### YOUR INSTRUCTIONS:
Your task is to copy exactly the lines from the line containing "[9.15-10.16s]" through the end of the listing below, with pictures left out.

### PROVIDED MATERIAL:

■ ■ ■ ■ ■

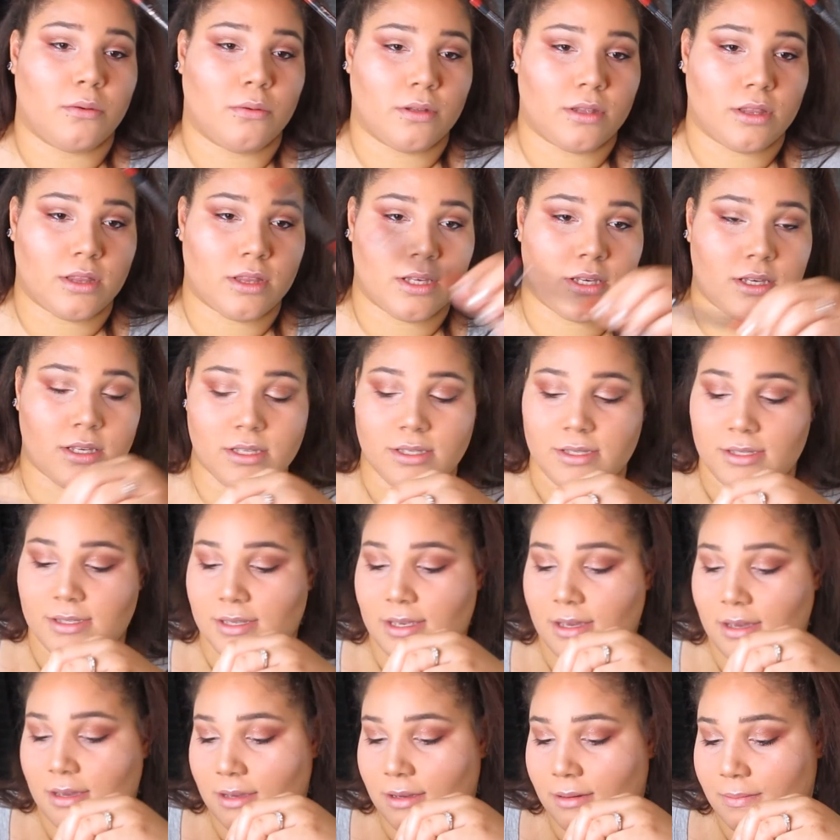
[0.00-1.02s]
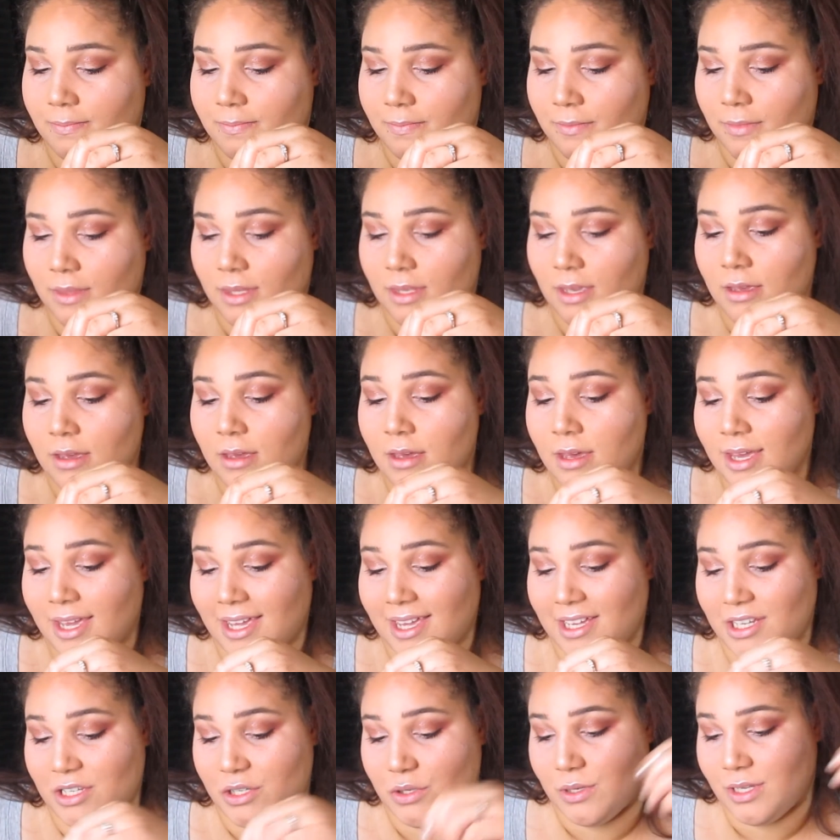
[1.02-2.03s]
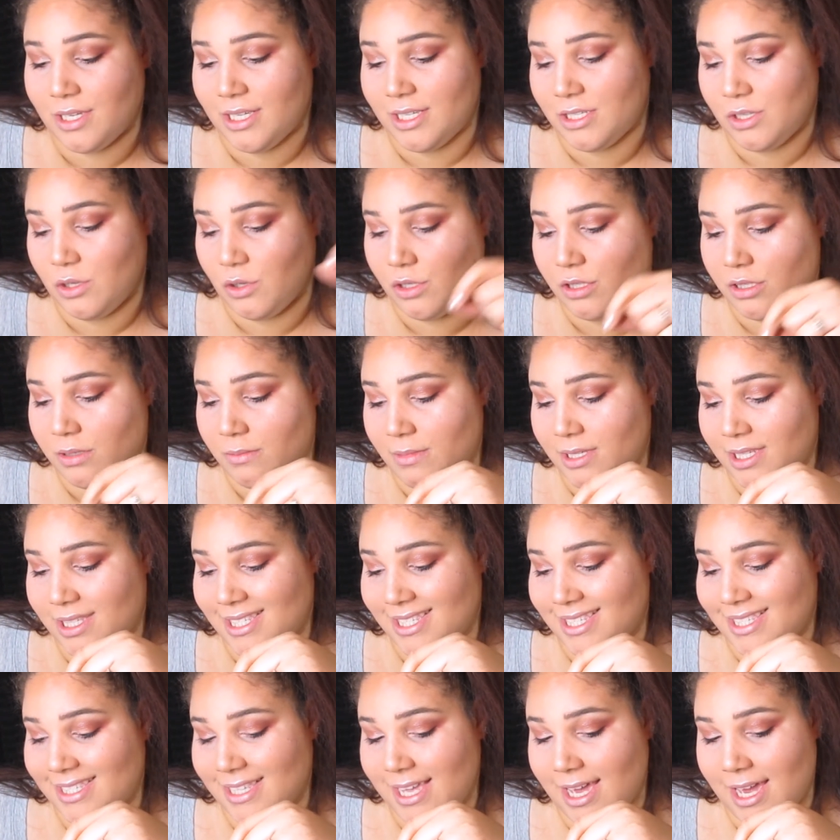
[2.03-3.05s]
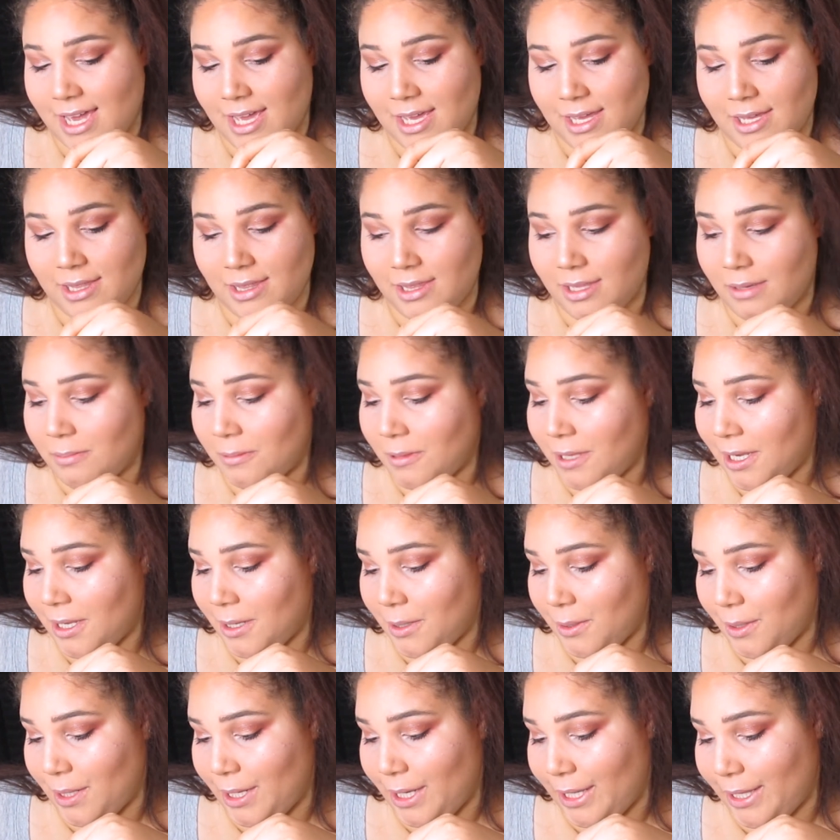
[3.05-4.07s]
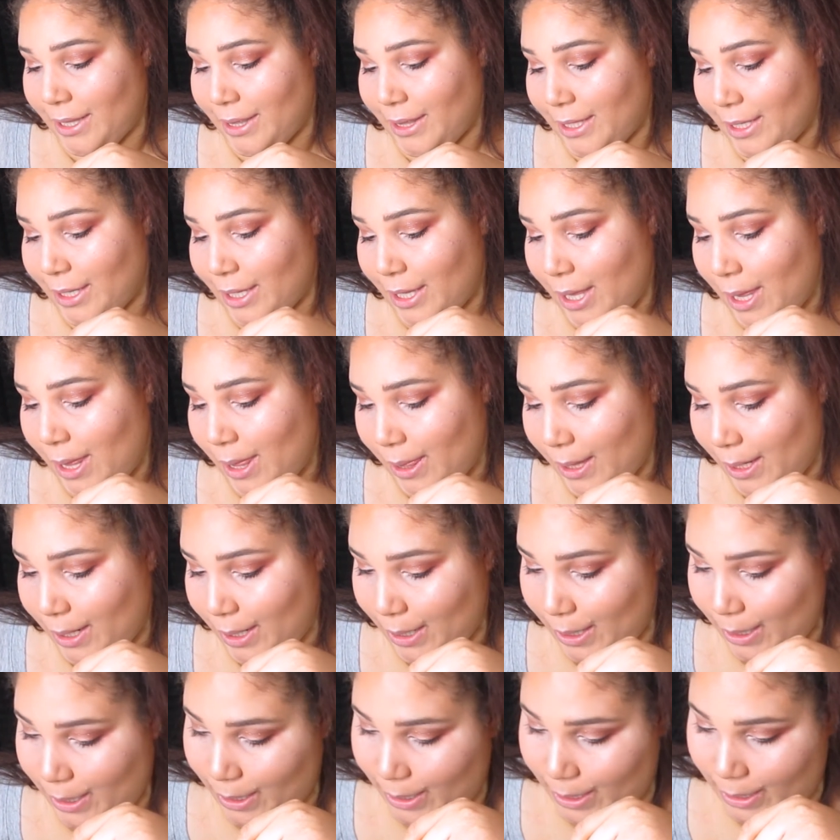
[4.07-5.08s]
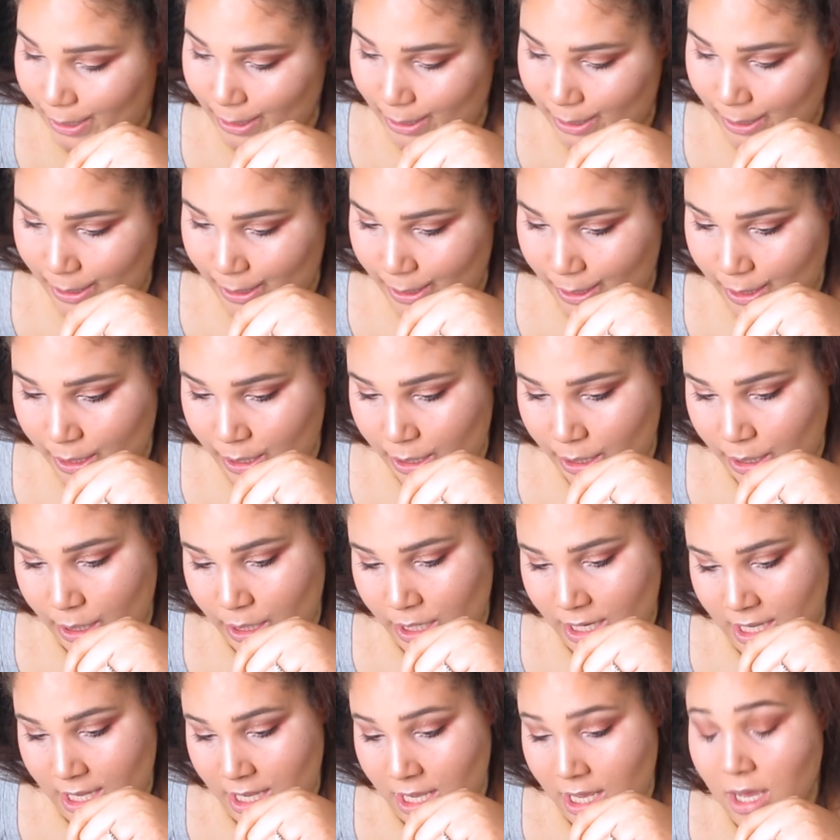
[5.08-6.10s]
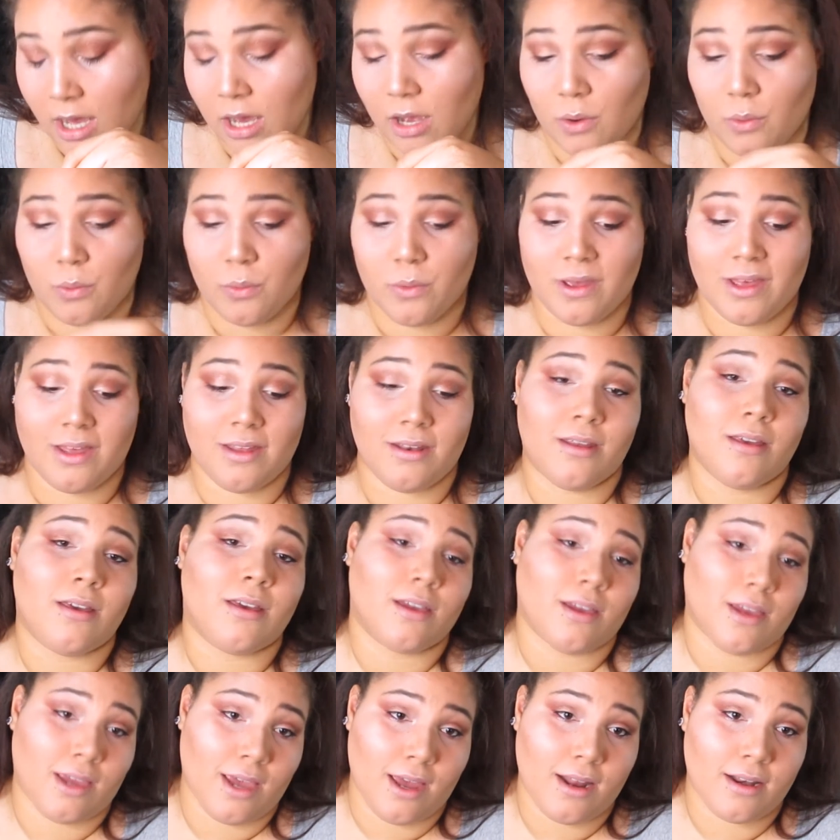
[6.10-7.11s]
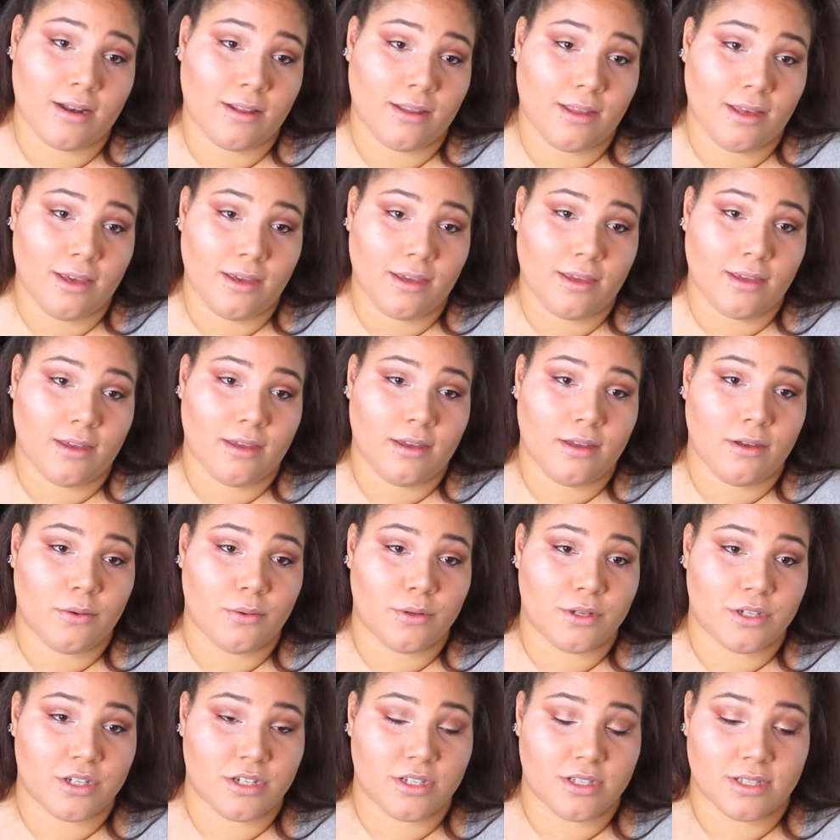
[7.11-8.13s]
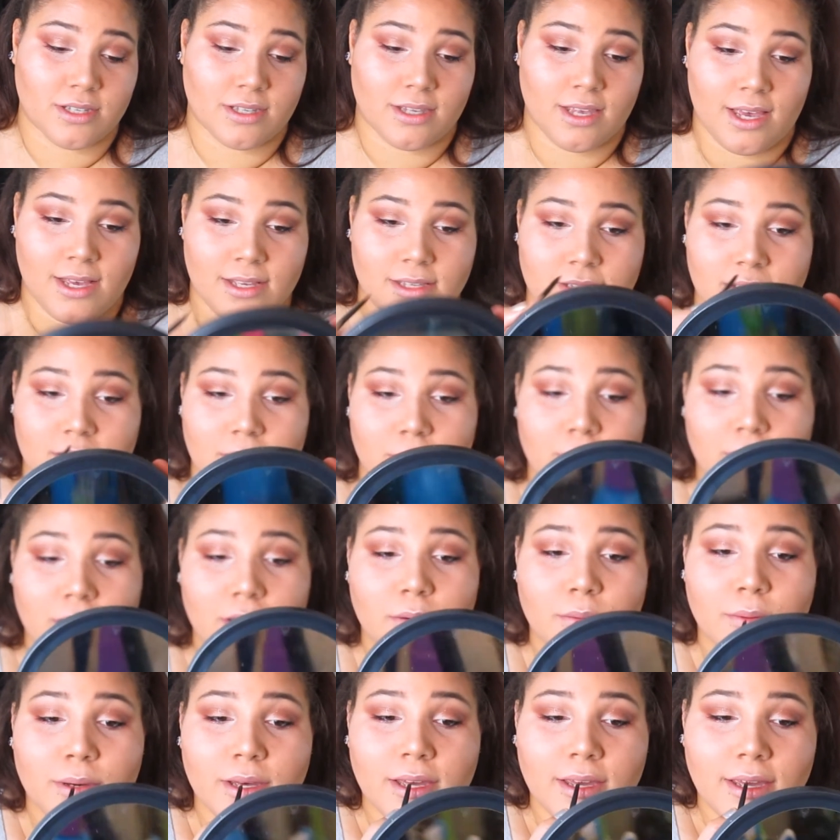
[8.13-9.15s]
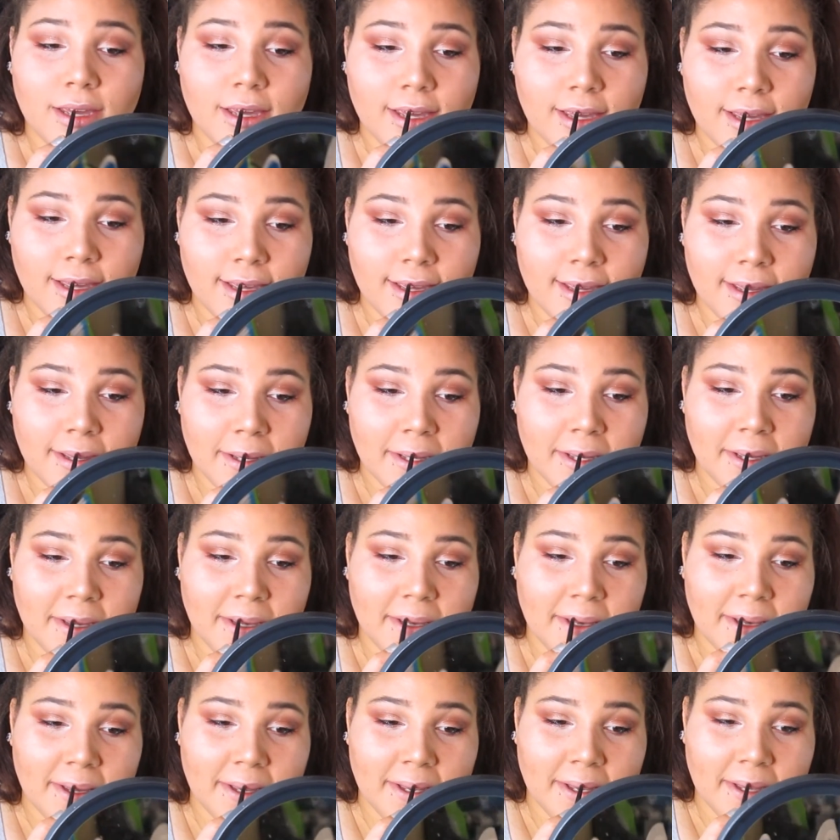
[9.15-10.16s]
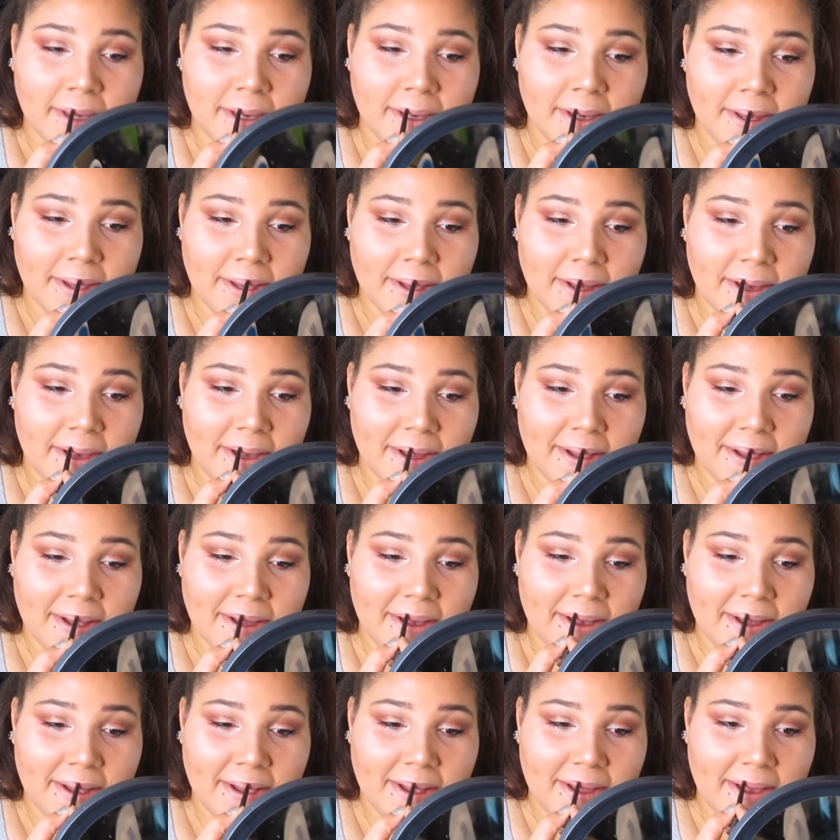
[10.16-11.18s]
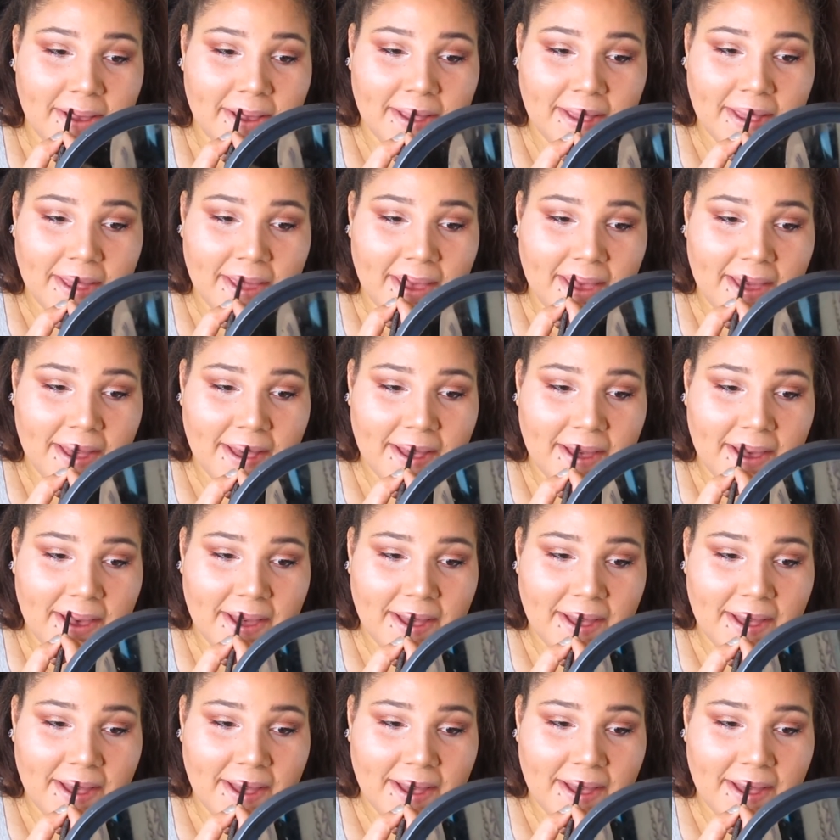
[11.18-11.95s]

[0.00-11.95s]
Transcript: with this Catrice Ultimate Stay lip liner in the color Red Cadillac, which is classy, by the way. Yeah.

■ ■ ■ ■ ■

### OUTPUT FOR THIS TASK:
[9.15-10.16s]
[10.16-11.18s]
[11.18-11.95s]

[0.00-11.95s]
Transcript: with this Catrice Ultimate Stay lip liner in the color Red Cadillac, which is classy, by the way. Yeah.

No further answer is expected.